Compound was first launched in September 2018, founded by University of Pennsylvania graduates Robert Leshner and Geoffrey Hayes. Leshner has a degree in economics and now serves as the CEO of the San Francisco-based Compound Labs, while Hayes has a background in engineering and computer science and serves as CTO.
Compound has gone through significant changes with each of its updates since 2018, demonstrating an active community and developer culture. In May 2019, a second version of the protocol (Compound v2) was released, and this was followed three years later by Compound III (also called v3 or Comet) in August 2022.
Throughout its existence, Compound Labs has received nearly $71 million in funding from multiple venture capital sources, including Andreessen Horowitz.
How does Compound work?
As one of DeFi’s oldest lending and borrowing protocols, Compound began with a relatively straightforward model of lending pools. In this model, lenders supply assets into a pool, and borrowers can withdraw those assets as loans—as long as the loans are adequately collateralized by the borrower’s deposits into the platform. Each asset was contained in its own pool (i.e. one pool for ETH, one for UNI, one for COMP, etc.).

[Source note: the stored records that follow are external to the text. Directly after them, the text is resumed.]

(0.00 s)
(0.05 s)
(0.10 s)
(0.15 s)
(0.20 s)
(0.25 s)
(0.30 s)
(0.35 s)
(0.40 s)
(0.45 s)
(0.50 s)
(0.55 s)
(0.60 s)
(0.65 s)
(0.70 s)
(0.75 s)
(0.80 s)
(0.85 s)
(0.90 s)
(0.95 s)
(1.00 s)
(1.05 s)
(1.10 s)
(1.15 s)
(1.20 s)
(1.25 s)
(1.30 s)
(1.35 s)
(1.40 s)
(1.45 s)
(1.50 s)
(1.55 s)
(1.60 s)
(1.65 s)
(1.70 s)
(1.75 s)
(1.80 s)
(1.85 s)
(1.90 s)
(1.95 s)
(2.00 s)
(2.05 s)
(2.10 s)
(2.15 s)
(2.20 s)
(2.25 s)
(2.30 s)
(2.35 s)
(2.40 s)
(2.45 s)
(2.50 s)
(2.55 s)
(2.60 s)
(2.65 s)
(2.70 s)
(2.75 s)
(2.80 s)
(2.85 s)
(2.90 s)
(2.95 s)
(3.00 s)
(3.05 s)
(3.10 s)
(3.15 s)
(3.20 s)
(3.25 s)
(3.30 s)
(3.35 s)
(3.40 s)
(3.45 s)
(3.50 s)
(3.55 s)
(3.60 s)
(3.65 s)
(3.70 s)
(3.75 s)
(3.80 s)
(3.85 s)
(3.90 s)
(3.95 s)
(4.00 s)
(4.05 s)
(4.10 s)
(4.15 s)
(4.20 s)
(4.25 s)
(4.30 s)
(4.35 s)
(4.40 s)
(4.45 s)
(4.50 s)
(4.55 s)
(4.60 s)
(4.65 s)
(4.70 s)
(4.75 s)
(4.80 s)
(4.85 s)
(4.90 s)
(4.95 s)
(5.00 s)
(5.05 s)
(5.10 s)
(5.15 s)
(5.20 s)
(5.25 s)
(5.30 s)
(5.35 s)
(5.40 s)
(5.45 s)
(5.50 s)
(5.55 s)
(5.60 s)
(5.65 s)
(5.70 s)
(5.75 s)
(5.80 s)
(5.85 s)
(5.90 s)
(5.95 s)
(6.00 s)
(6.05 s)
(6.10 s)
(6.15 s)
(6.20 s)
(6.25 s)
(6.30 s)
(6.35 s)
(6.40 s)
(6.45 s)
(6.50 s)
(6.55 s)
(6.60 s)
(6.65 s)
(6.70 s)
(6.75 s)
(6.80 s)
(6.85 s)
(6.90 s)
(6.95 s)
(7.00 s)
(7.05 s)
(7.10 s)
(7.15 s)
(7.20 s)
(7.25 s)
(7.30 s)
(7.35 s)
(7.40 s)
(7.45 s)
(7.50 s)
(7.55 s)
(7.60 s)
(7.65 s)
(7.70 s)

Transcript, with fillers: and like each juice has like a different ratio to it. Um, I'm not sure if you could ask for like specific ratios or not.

Because borrowers cannot withdraw more than their deposits, the loans they take are considered overcollateralized. This protects lenders from default (when borrowers can’t or don’t make their required payments on debt).

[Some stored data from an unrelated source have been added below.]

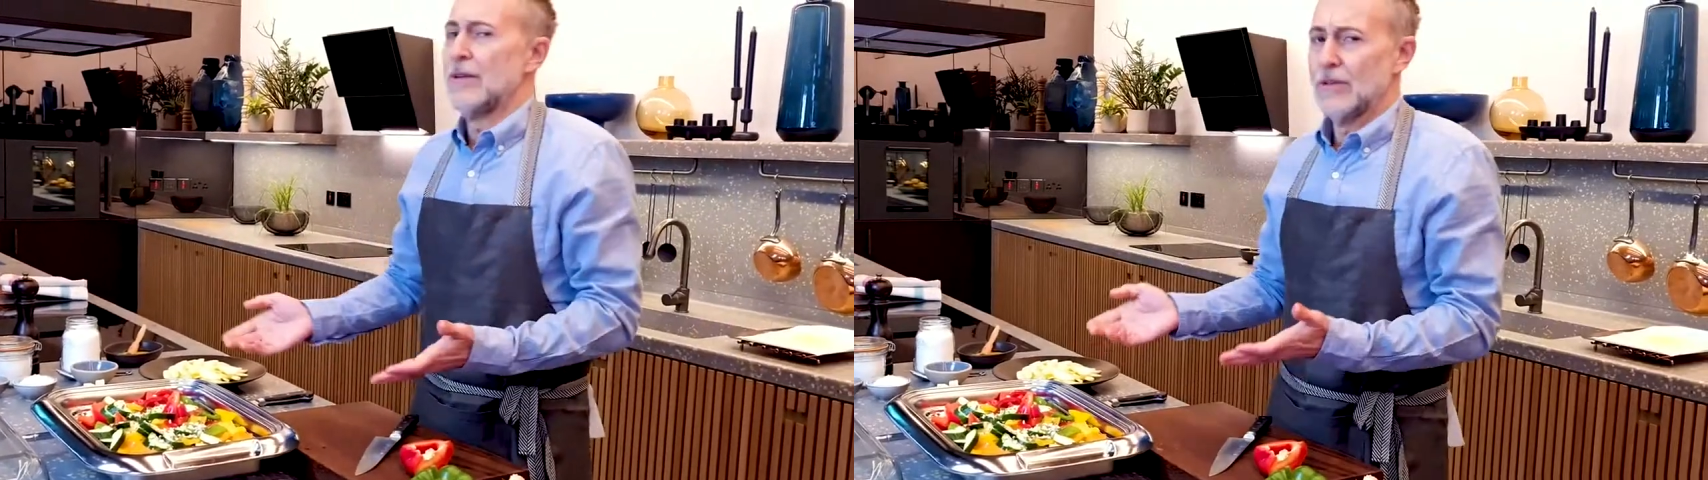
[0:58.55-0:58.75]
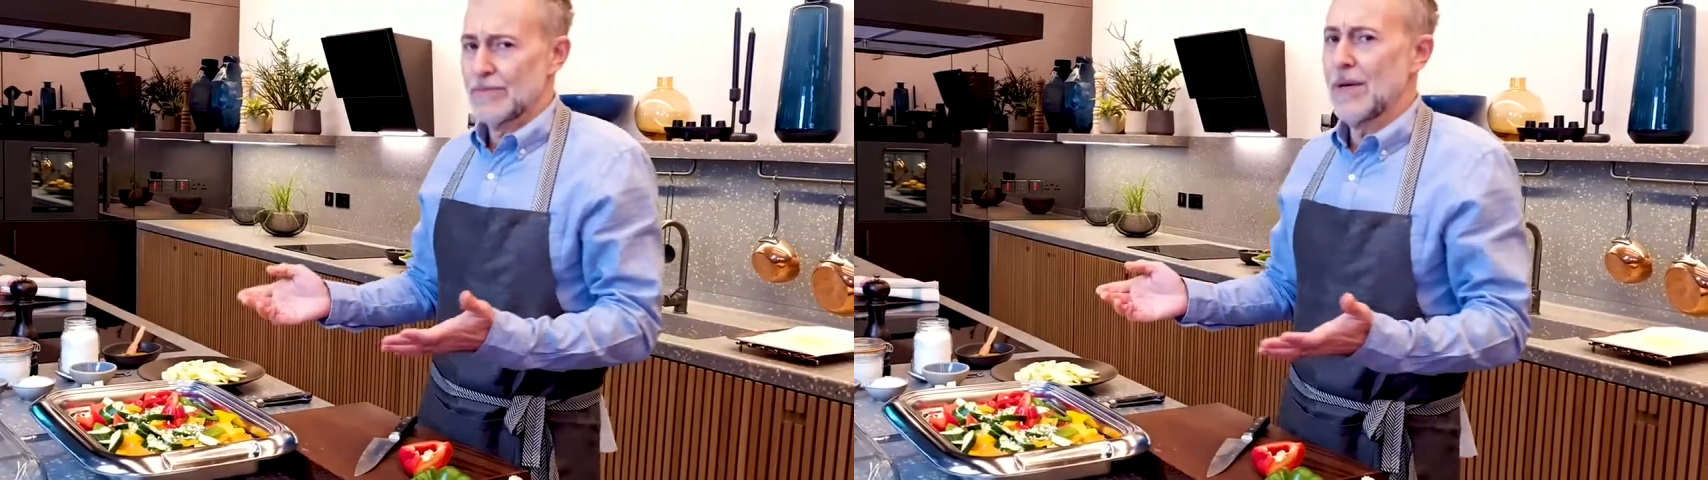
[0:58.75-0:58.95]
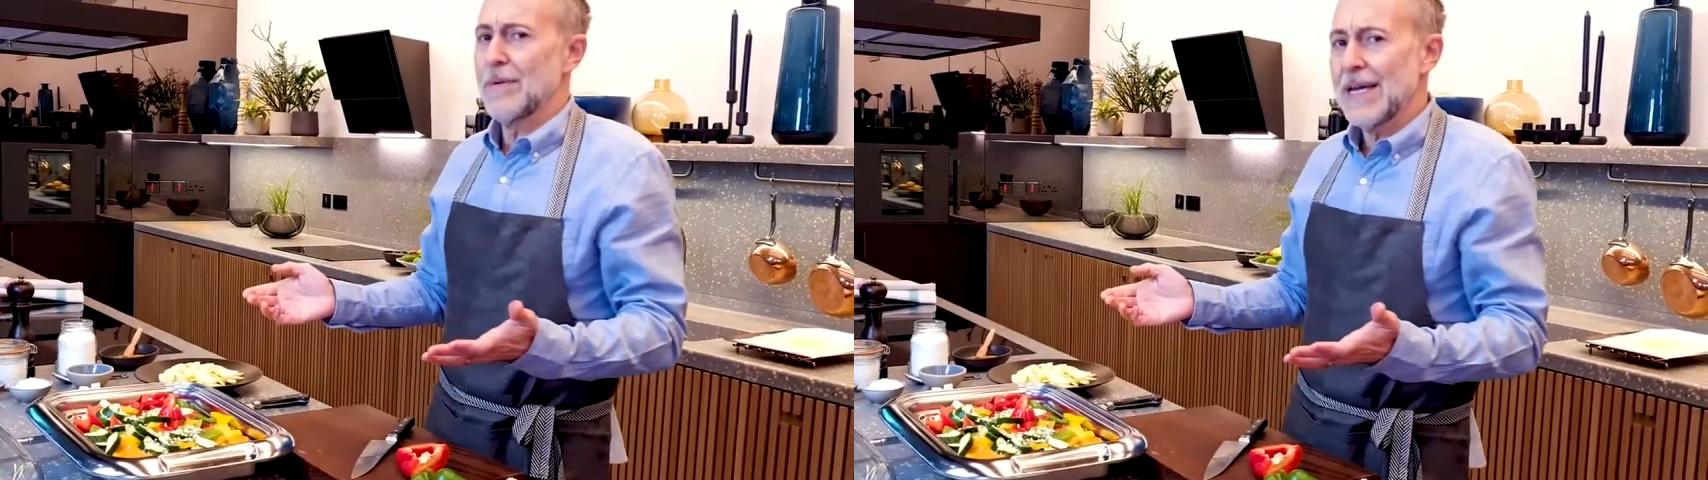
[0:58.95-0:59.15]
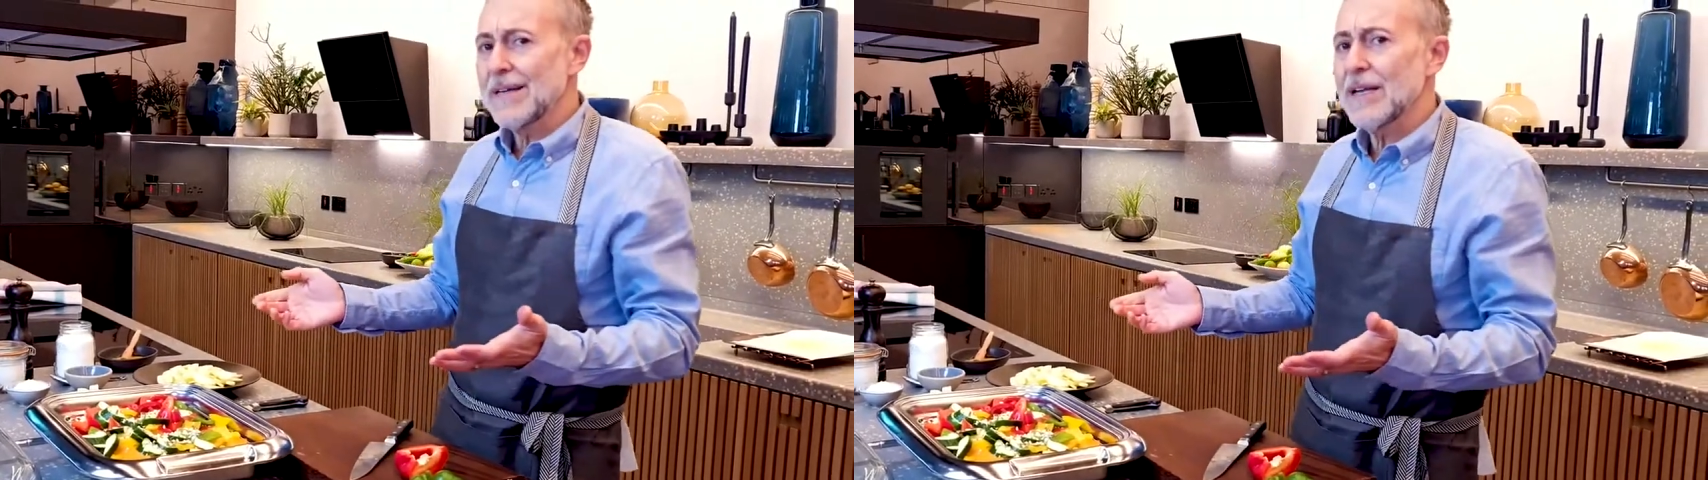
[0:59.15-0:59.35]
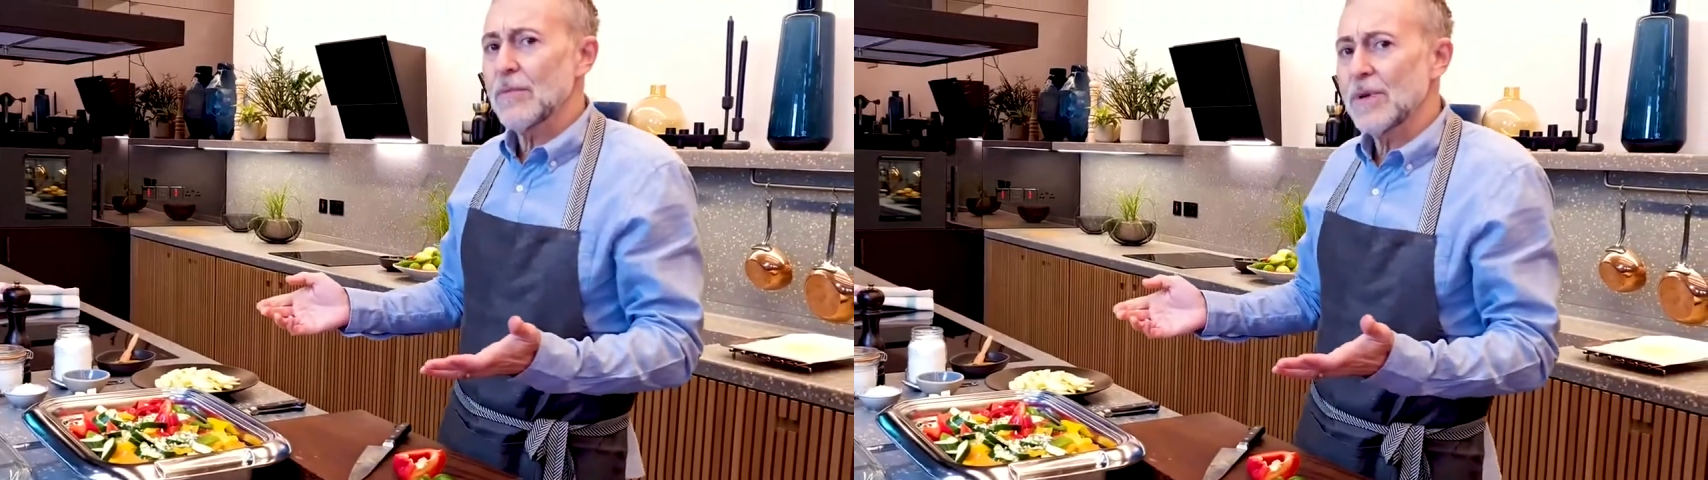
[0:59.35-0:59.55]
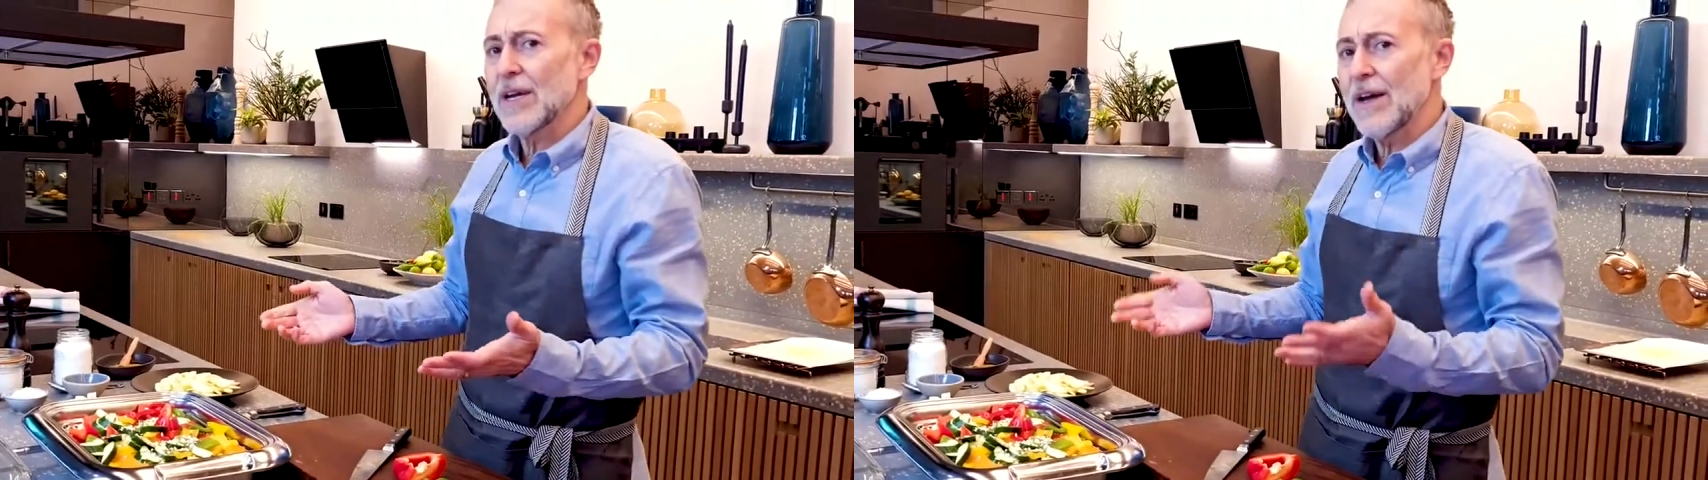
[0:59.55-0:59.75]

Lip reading: you'll probably end up with a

Overcollateralization is a key component of DeFi and is what allows decentralized lending/borrowing to be trustless.
Compound v2 and Compound v3
Compound v2 introduced two important new features to the platform:
- COMP – Compound’s token allowed for community governance of the platform and was also used to incentivize deposits, lending, and borrowing.
- cTokens – When users deposited assets (like LINK) into Compound v2, they received cTokens (like cLINK) in return. These allowed users to benefit from collecting interest at the specific market’s rates and turn and use cTokens as collateral in other DeFi protocols.
Compound v3 converted Compound from a market of many assets to a market of one base asset, setting it apart from other lending/borrowing protocols like Aave. This means that when users deposit crypto collateral (like ETH, LINK, UNI, or COMP), they can borrow up to a percentage of their deposit value only in the USDC stablecoin. Using one base asset makes the process of taking out loans more capital efficient and reduces risks of exposure to multiple potentially volatile assets.
Users who provide loans to borrowers in USDC can earn rewards on their holdings, and the reward rate is set by governance and is subject to change based on market conditions. The interest paid by borrowers of the base asset conforms to similar rules.
Additionally, extra rewards may be offered to lenders and/or borrowers (in the form of COMP tokens) depending on market conditions.
Borrowing and liquidation
Compound’s stability relies on loans being overcollateralized. When loans exceed their collateral backing, users can get liquidated. This means the network will “absorb” the borrower’s collateral and returning a percentage of that collateral back to them in the form of the base asset, minus a fee (the liquidation penalty). Through this process, a borrower loses some of the original value of their collateral but is not left entirely empty-handed. Lenders are thus protected from borrower defaults.
When borrowing crypto through Compound, the platform’s borrowing specifications for each type of collateral include:
- Oracle price – the quoted price of the collateral, according to Compound’s oracle.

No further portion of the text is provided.